Friday, July 31, 2009

From Berties kitchen garden

Here's Bertie Wooster the canine gardener. The temperature was about 70 degrees colder when I took this picture. Being a Norwegian Elkhound, Bertie likes the cold weather. When we first brought him home from California 4 summers ago,he spent most of his time indoors laying on the AC ducts as he couldn't cope with the Pennsylvania heat and humidty. (Sort of like me)When he got too big to fit under an end table to cool off, (we learned this when the table with him under it and various cactii and orchids on top of it, fell on its side as he tried to weasel out)he camped out next to a duct in the kitchen and still does when its hot and sticky as it is today.
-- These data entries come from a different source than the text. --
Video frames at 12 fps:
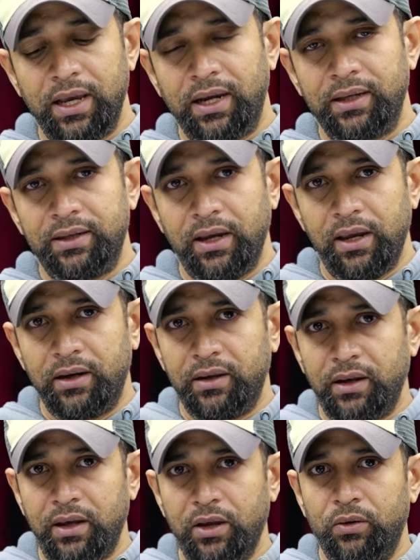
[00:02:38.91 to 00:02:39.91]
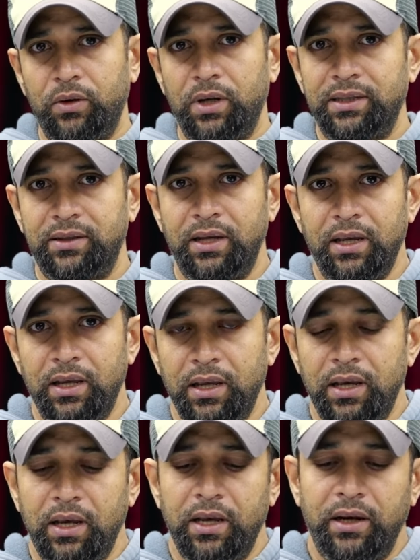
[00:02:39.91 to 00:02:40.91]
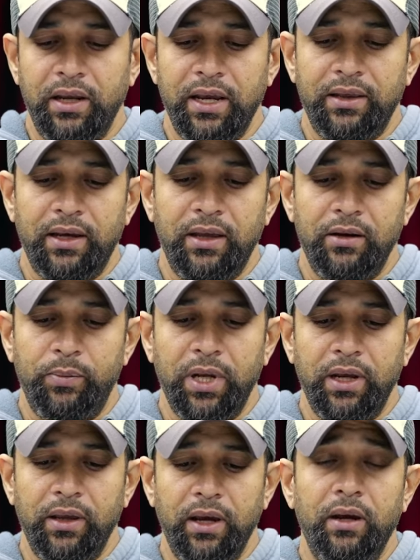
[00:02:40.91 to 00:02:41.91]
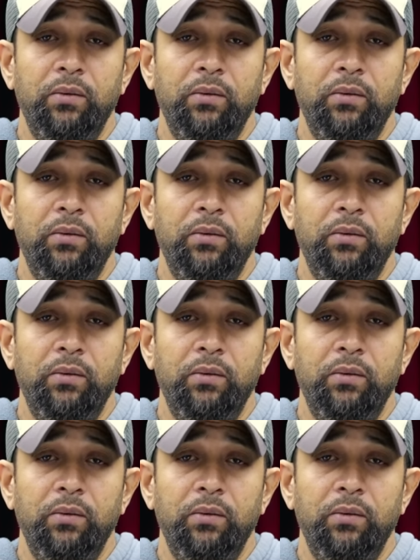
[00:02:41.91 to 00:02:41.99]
que seguir dirigiendo las riendas del PLD.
As a garden assitant, Bertie has some prerequisite skills being an excellent digger and cultivator. The problem is how to channel this digging to my advantage. So far I haven;t been able to work out how to train voles to reside in areas where I would like to plant perennials or vegetables that I have grown from seed. We finally had to fence off the perennial bed so plants would survive their first season-watching him, with a nose covered in mud, racing around the back yard with a lespedeza bush just obtained from the Hardy Plant society was a pitiful sight. Occasionally, he still breaks in, with the net result that I still loose plants- such as a huge heavy metal grass tipped on its side (he was sure a vole or bug was under there someplace). He then cannot work out how to get back out. Net net, I am in there in a rain coat coated with mud trying to lift him over the fence. A gate would be nice. So the weeding gets neglected because its too hard to get inside the fence. Right now Aster tatarica is blooming-they are huge and impressive, even behind a fence.